Today in Linux news Niels Thykier, of the Debian release team, put out the call for Debian 9 Stretch artwork. The Register covered the announcement of a Microsoft FreeBSD release and Slackware-current received more updates today. Also, let's take a closer look at the new development structure for Firefox beginning with version 48.

Niels Thykier announced the official call for proposals desktop artwork and themes. "So, if you would like (or know someone who would like) to create a desktop look and feel that will be seen by trillions[3] of people, be sure to send in your artwork ASAP!" Artwork will be used for the boot screen, installer, desktop wallpaper, login screens, disk labels, matching websites/blog/wiki banner, t-shirts, and sticker. But you only need one to get started. You only have to create the rest if yours is the chosen one. Thykier said winning entries usually embody Debian - whatever Debian means to you, don't require patching core software, and are clean and well designed. More information is available on the wiki.

Slackware-current is still being hammered into shape with the latest updates landing June 7 and June 8. Aspell and all its word lists were rebuilt to "use a proper $ARCH," and pkgtools was rebuilt a couple of times to address little bugs. Smart Monitoring Tools, GNUtils, Samba, and Gkrellm were upgraded as were the kernel to 4.4.13 and Firefox to 45.2.

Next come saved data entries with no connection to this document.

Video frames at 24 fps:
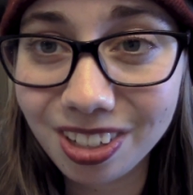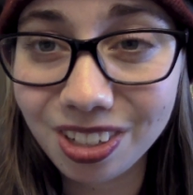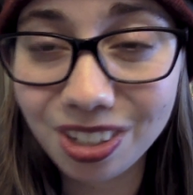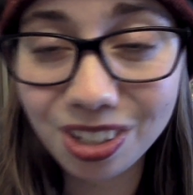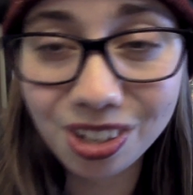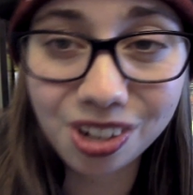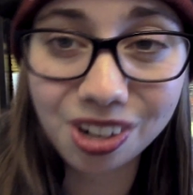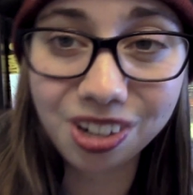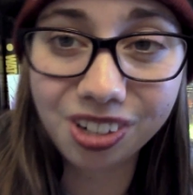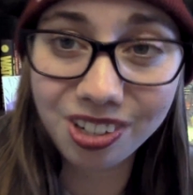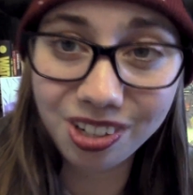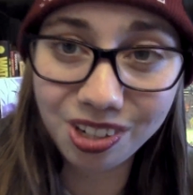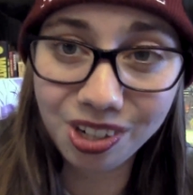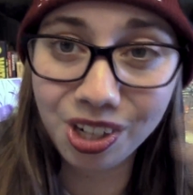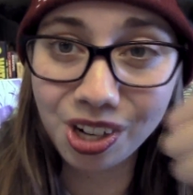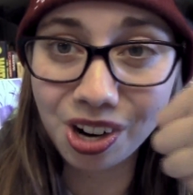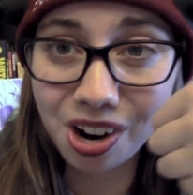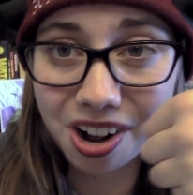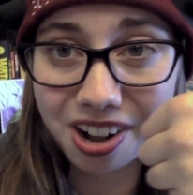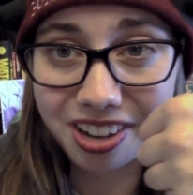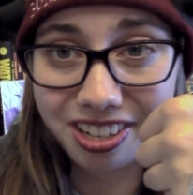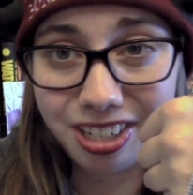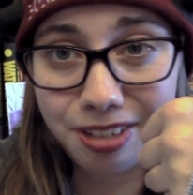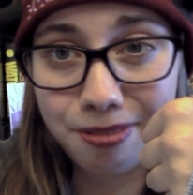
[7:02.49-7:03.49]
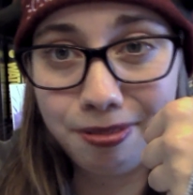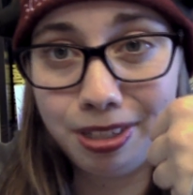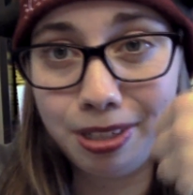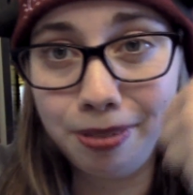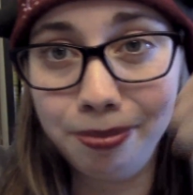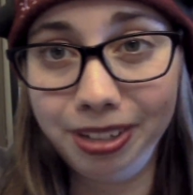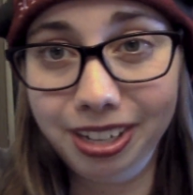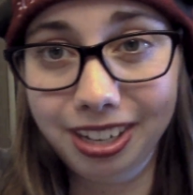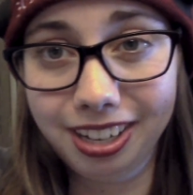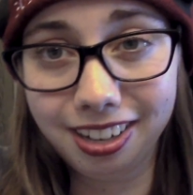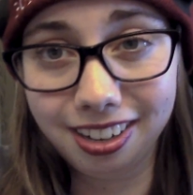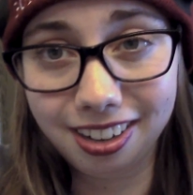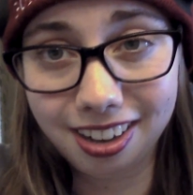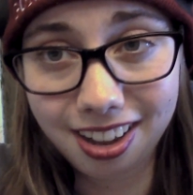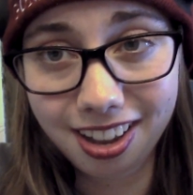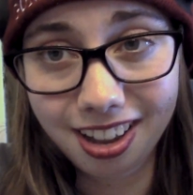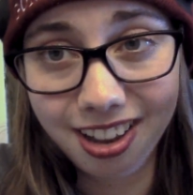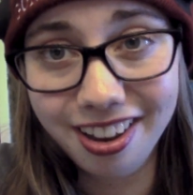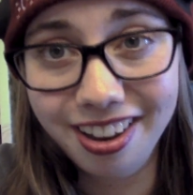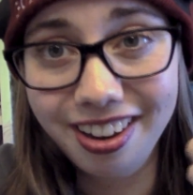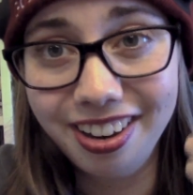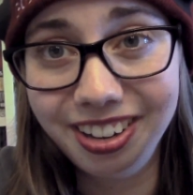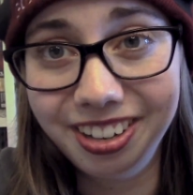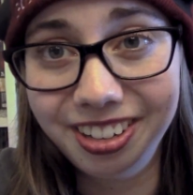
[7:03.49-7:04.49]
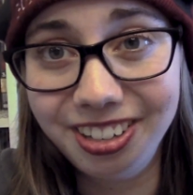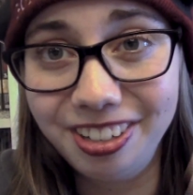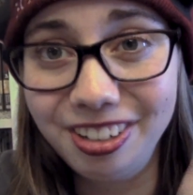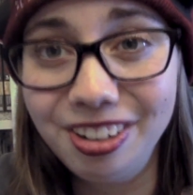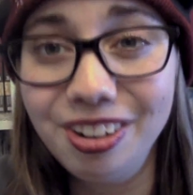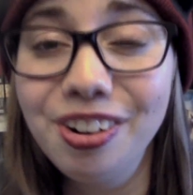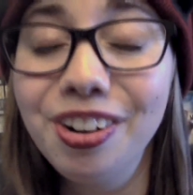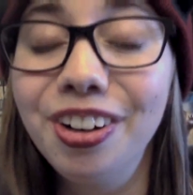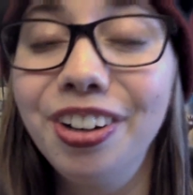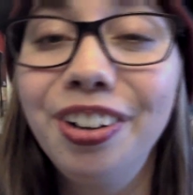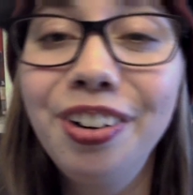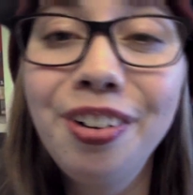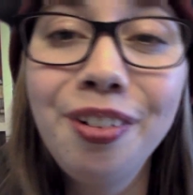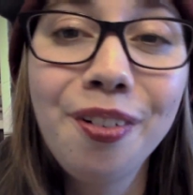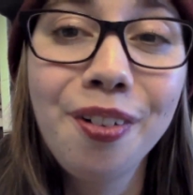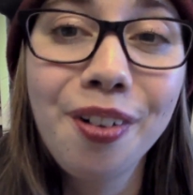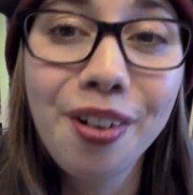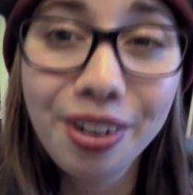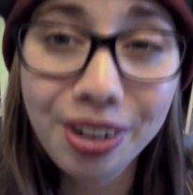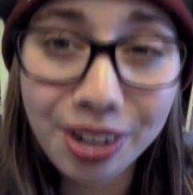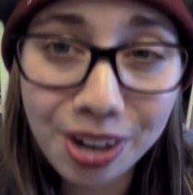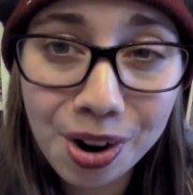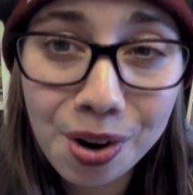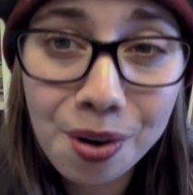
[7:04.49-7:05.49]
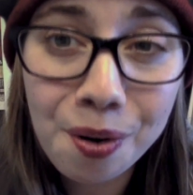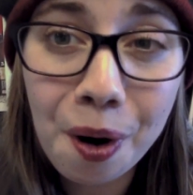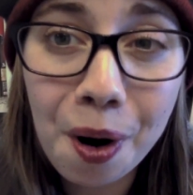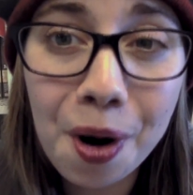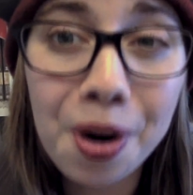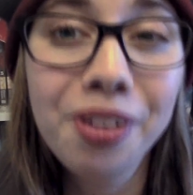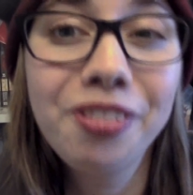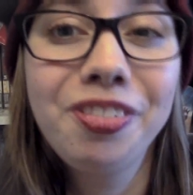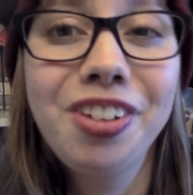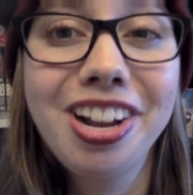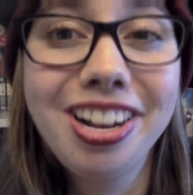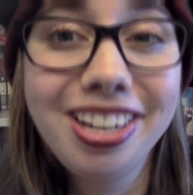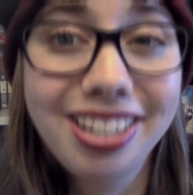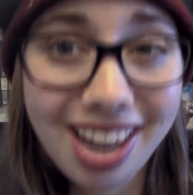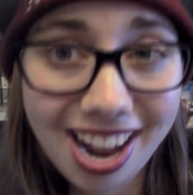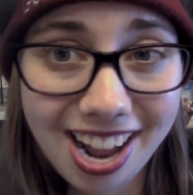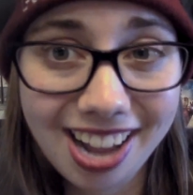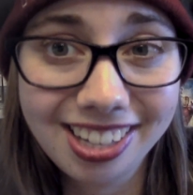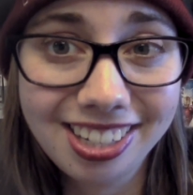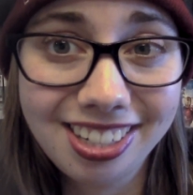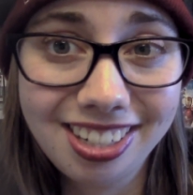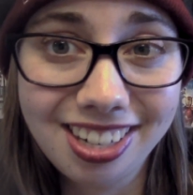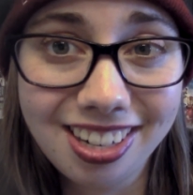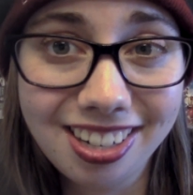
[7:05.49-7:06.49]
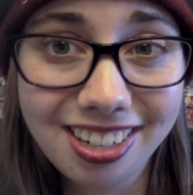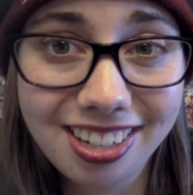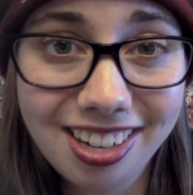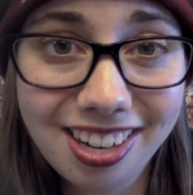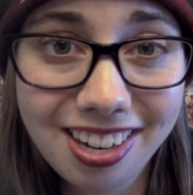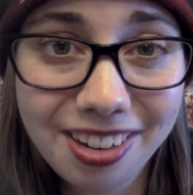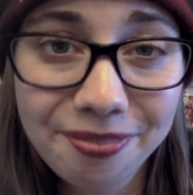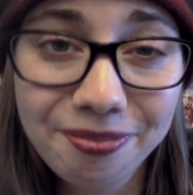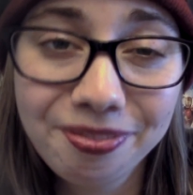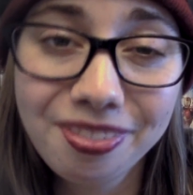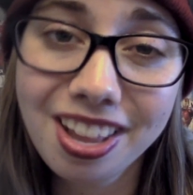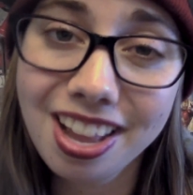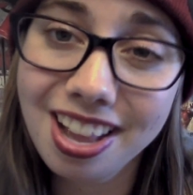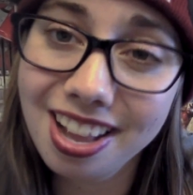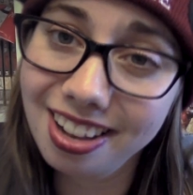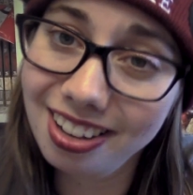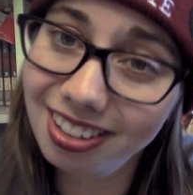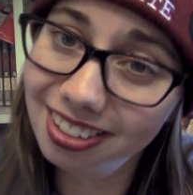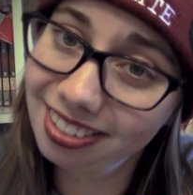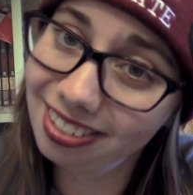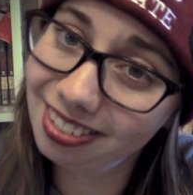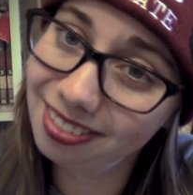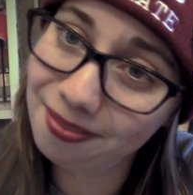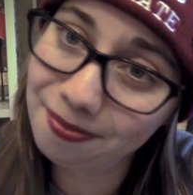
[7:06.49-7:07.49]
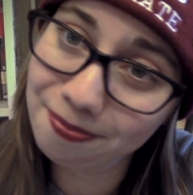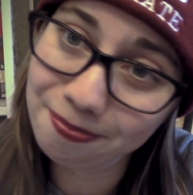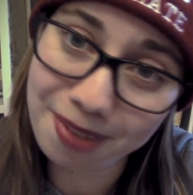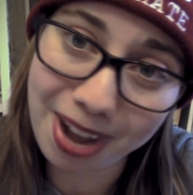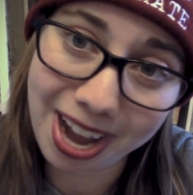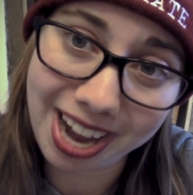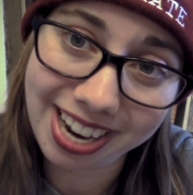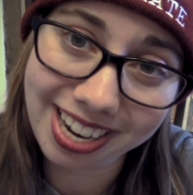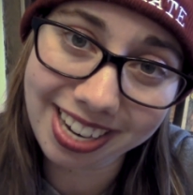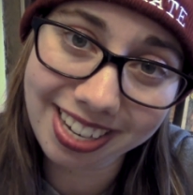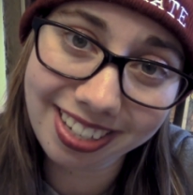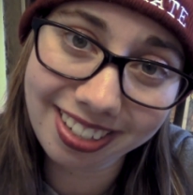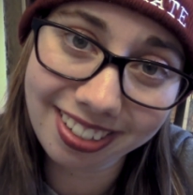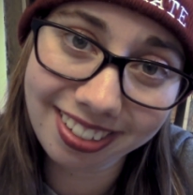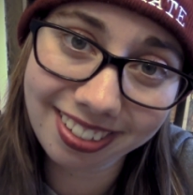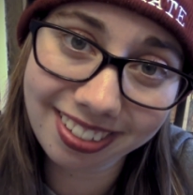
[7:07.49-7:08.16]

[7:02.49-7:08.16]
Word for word: You, are awesome to me. You're, you are fantastic. Bye.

The Register today reported that Microsoft has now released a FreeBSD based on 10.3 so it would be available to Azure users. The Reg said this latest move was to remove the burden from the FreeBSD project. They also quote a Microsoft spokesman saying most of their work will be contributed back upstream - emphasis on the most I presume. As they said, "It's still just a little surprising to see Microsoft wade into development of FreeBSD."

Mozilla's Asa Dotzler blogged yesterday on the new development strategy of Firefox 48 and beyond. What they've decided to do is split Firefox into two main processes: a UI process and a content process. This is mainly to keep misbehaving web pages from freezing or crashing the entire application. They've been testing the new arrangement for almost six months and comparing performance with versions without. Dotzler said things are looking good for a larger roll-out with the final release of version 48. It's still a bit crashy right now, but versions with what they're calling E10S performed slightly better in some areas to 39-88% better responsiveness during page load. Application startup time is improved as well, but shutdown's a bit slower. Scrolling is another area in which performance is greatly improved but memory management and graphics performance netted mixed results. A beta should be available any day now and the final is expected in about six weeks.

Dotzler said this is the biggest change in Firefox's history and as such, they're planning on a careful roll-out. He said they'll start out by shipping it to about 1% of "eligible users" and, if that goes well, they'll allow most others to upgrade. If not, they won't. He also said "Windows XP users, users with screen readers, RTL users, and extension users" probably won't see the new structure in 48, but perhaps 49. "After that, we'll be working on support for multiple content processes. With that foundation in place, the next projects are sandboxing for security, and isolating extensions into their own processes. It's an exciting time at Mozilla."